(WHAT THE EXERCISE ASKS):
Set every entry below down once more, exactly as it stands, without images.

(DATA FOR ANALYSIS):
[Start of section]

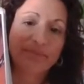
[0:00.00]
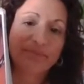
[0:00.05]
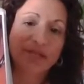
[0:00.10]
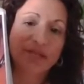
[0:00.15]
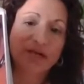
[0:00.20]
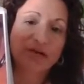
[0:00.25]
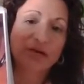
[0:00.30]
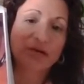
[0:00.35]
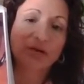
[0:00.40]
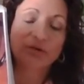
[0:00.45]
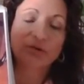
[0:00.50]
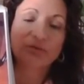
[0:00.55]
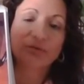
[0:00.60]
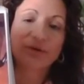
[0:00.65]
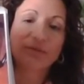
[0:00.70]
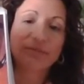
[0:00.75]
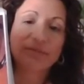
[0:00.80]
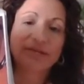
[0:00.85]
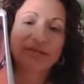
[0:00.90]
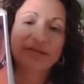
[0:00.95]
a colored
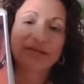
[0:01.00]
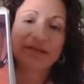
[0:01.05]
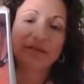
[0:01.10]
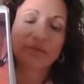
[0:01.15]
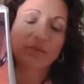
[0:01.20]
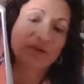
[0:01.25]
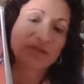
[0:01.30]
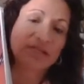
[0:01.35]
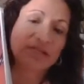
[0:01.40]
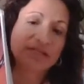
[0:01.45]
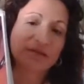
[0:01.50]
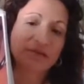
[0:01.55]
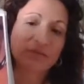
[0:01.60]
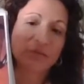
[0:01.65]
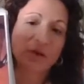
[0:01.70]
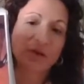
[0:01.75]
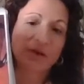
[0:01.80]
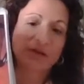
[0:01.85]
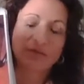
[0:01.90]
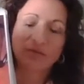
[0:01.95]
ribbon. We did
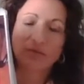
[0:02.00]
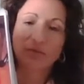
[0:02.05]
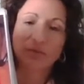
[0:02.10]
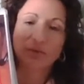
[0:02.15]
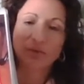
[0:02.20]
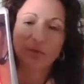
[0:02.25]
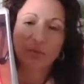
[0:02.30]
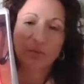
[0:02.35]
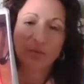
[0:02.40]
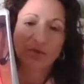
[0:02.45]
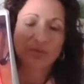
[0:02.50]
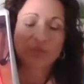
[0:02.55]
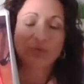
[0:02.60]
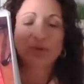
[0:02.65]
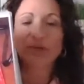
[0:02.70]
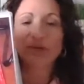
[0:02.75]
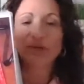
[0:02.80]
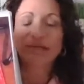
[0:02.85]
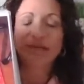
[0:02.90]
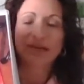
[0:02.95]
one with one print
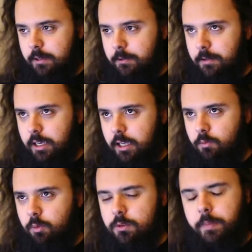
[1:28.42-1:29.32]
it
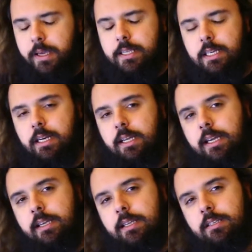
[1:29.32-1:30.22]
was
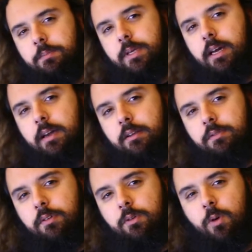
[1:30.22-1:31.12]
basically some kind of
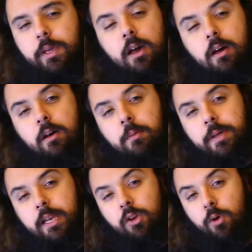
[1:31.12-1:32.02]
a going up
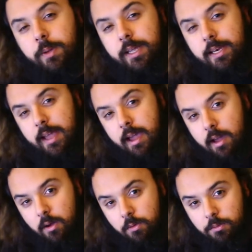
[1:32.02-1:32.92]
and then going
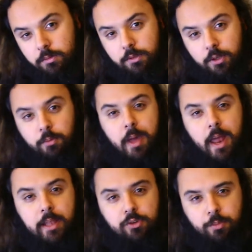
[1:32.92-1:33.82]
down, you know,
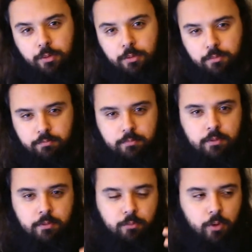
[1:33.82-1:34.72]
manageable.
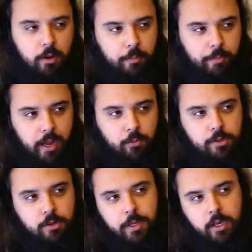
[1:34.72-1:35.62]
When the pain was
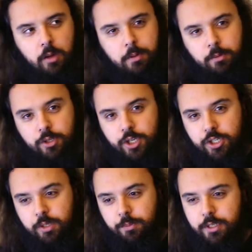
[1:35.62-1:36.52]
going up, I was
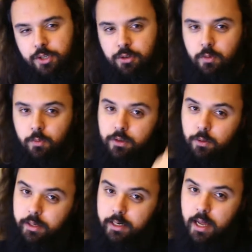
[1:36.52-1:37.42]
changing position, it was
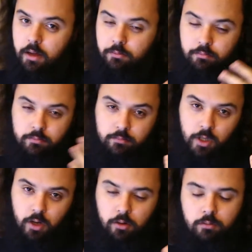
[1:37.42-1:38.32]
going down,
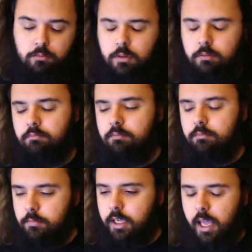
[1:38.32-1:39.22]
you know,
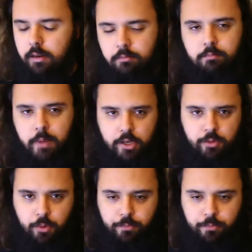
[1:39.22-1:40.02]
again, manageable.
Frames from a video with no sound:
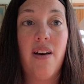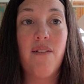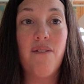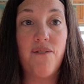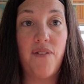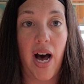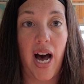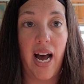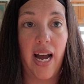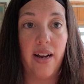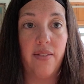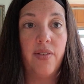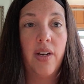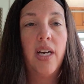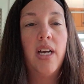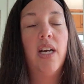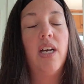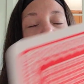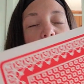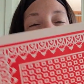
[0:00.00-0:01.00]
5.
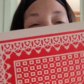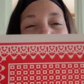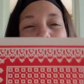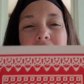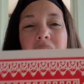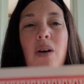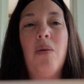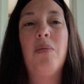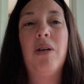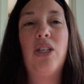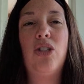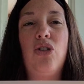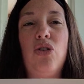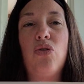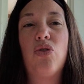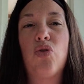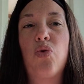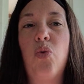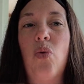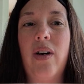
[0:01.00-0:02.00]
So now I'm going to do
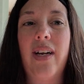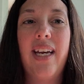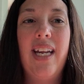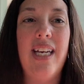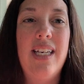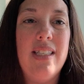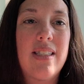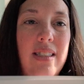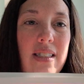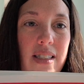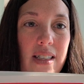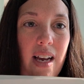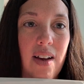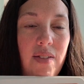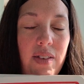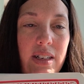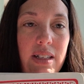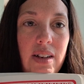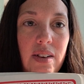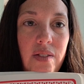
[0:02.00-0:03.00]

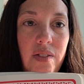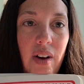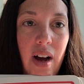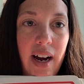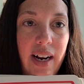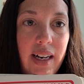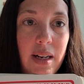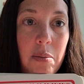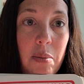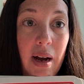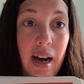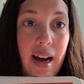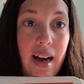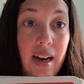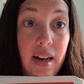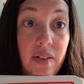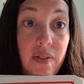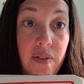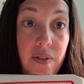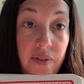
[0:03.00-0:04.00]
27 divided
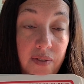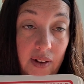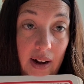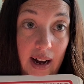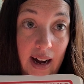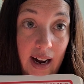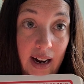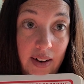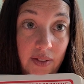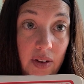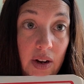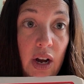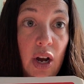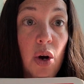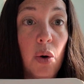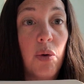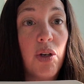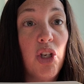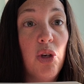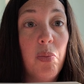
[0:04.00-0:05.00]
by 5.
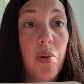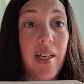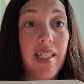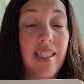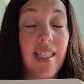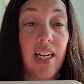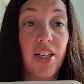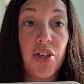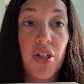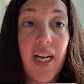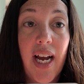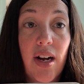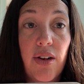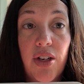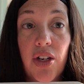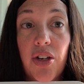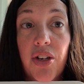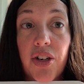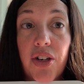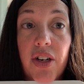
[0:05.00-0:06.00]
When you place that in your
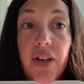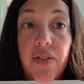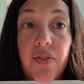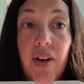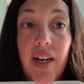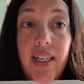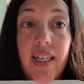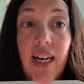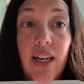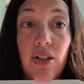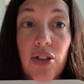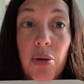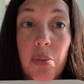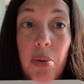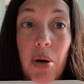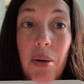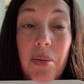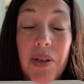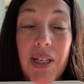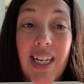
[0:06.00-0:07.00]
calculator, you're going to find out you're
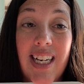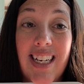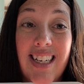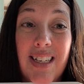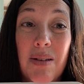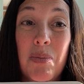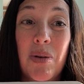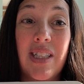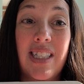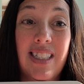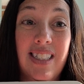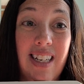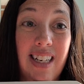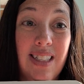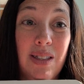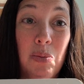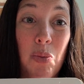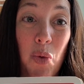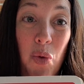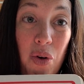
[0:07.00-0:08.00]
probably going to end up with a
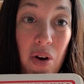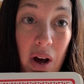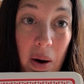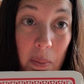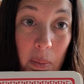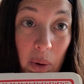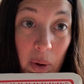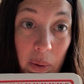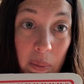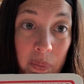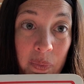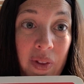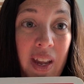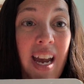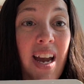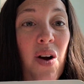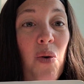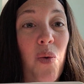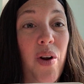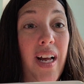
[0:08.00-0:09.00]
decimal number.
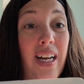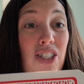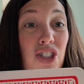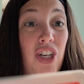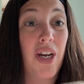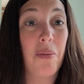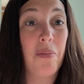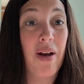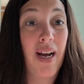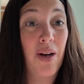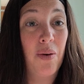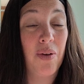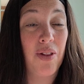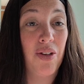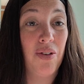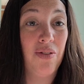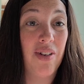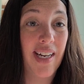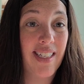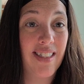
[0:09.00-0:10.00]
When I check back with you
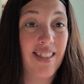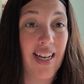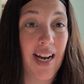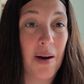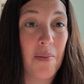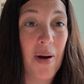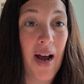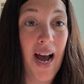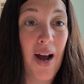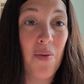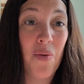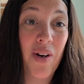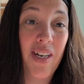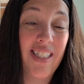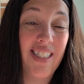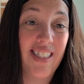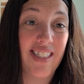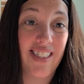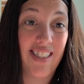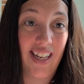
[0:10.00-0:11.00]
next time, I want
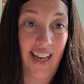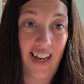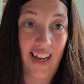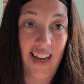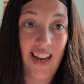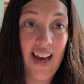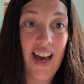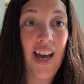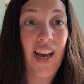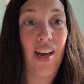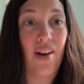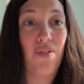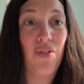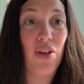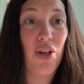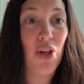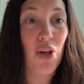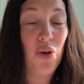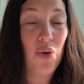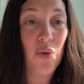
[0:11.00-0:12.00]
to see if
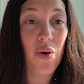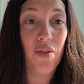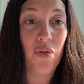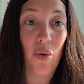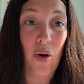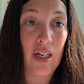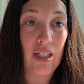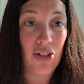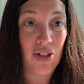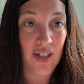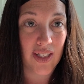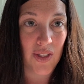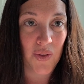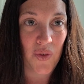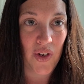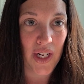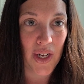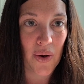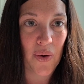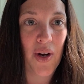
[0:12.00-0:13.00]
you have watched this
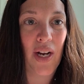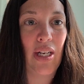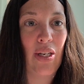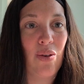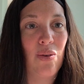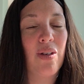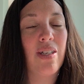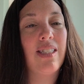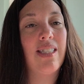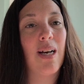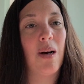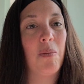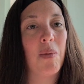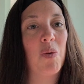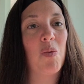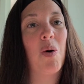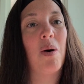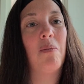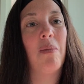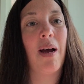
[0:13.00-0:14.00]
video and you can tell me
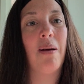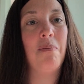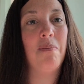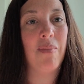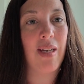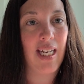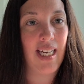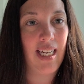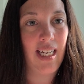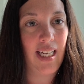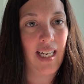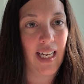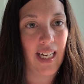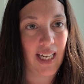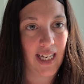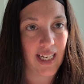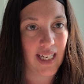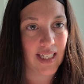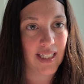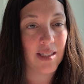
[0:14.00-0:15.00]
what my mean
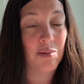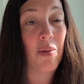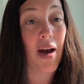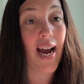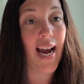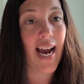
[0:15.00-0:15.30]
is, my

[End of section]

(ANSWER TO THIS EXERCISE):
[0:00.00]
[0:00.05]
[0:00.10]
[0:00.15]
[0:00.20]
[0:00.25]
[0:00.30]
[0:00.35]
[0:00.40]
[0:00.45]
[0:00.50]
[0:00.55]
[0:00.60]
[0:00.65]
[0:00.70]
[0:00.75]
[0:00.80]
[0:00.85]
[0:00.90]
[0:00.95]
a colored
[0:01.00]
[0:01.05]
[0:01.10]
[0:01.15]
[0:01.20]
[0:01.25]
[0:01.30]
[0:01.35]
[0:01.40]
[0:01.45]
[0:01.50]
[0:01.55]
[0:01.60]
[0:01.65]
[0:01.70]
[0:01.75]
[0:01.80]
[0:01.85]
[0:01.90]
[0:01.95]
ribbon. We did
[0:02.00]
[0:02.05]
[0:02.10]
[0:02.15]
[0:02.20]
[0:02.25]
[0:02.30]
[0:02.35]
[0:02.40]
[0:02.45]
[0:02.50]
[0:02.55]
[0:02.60]
[0:02.65]
[0:02.70]
[0:02.75]
[0:02.80]
[0:02.85]
[0:02.90]
[0:02.95]
one with one print
[1:28.42-1:29.32]
it
[1:29.32-1:30.22]
was
[1:30.22-1:31.12]
basically some kind of
[1:31.12-1:32.02]
a going up
[1:32.02-1:32.92]
and then going
[1:32.92-1:33.82]
down, you know,
[1:33.82-1:34.72]
manageable.
[1:34.72-1:35.62]
When the pain was
[1:35.62-1:36.52]
going up, I was
[1:36.52-1:37.42]
changing position, it was
[1:37.42-1:38.32]
going down,
[1:38.32-1:39.22]
you know,
[1:39.22-1:40.02]
again, manageable.
Frames from a video with no sound:
[0:00.00-0:01.00]
5.
[0:01.00-0:02.00]
So now I'm going to do
[0:02.00-0:03.00]

[0:03.00-0:04.00]
27 divided
[0:04.00-0:05.00]
by 5.
[0:05.00-0:06.00]
When you place that in your
[0:06.00-0:07.00]
calculator, you're going to find out you're
[0:07.00-0:08.00]
probably going to end up with a
[0:08.00-0:09.00]
decimal number.
[0:09.00-0:10.00]
When I check back with you
[0:10.00-0:11.00]
next time, I want
[0:11.00-0:12.00]
to see if
[0:12.00-0:13.00]
you have watched this
[0:13.00-0:14.00]
video and you can tell me
[0:14.00-0:15.00]
what my mean
[0:15.00-0:15.30]
is, my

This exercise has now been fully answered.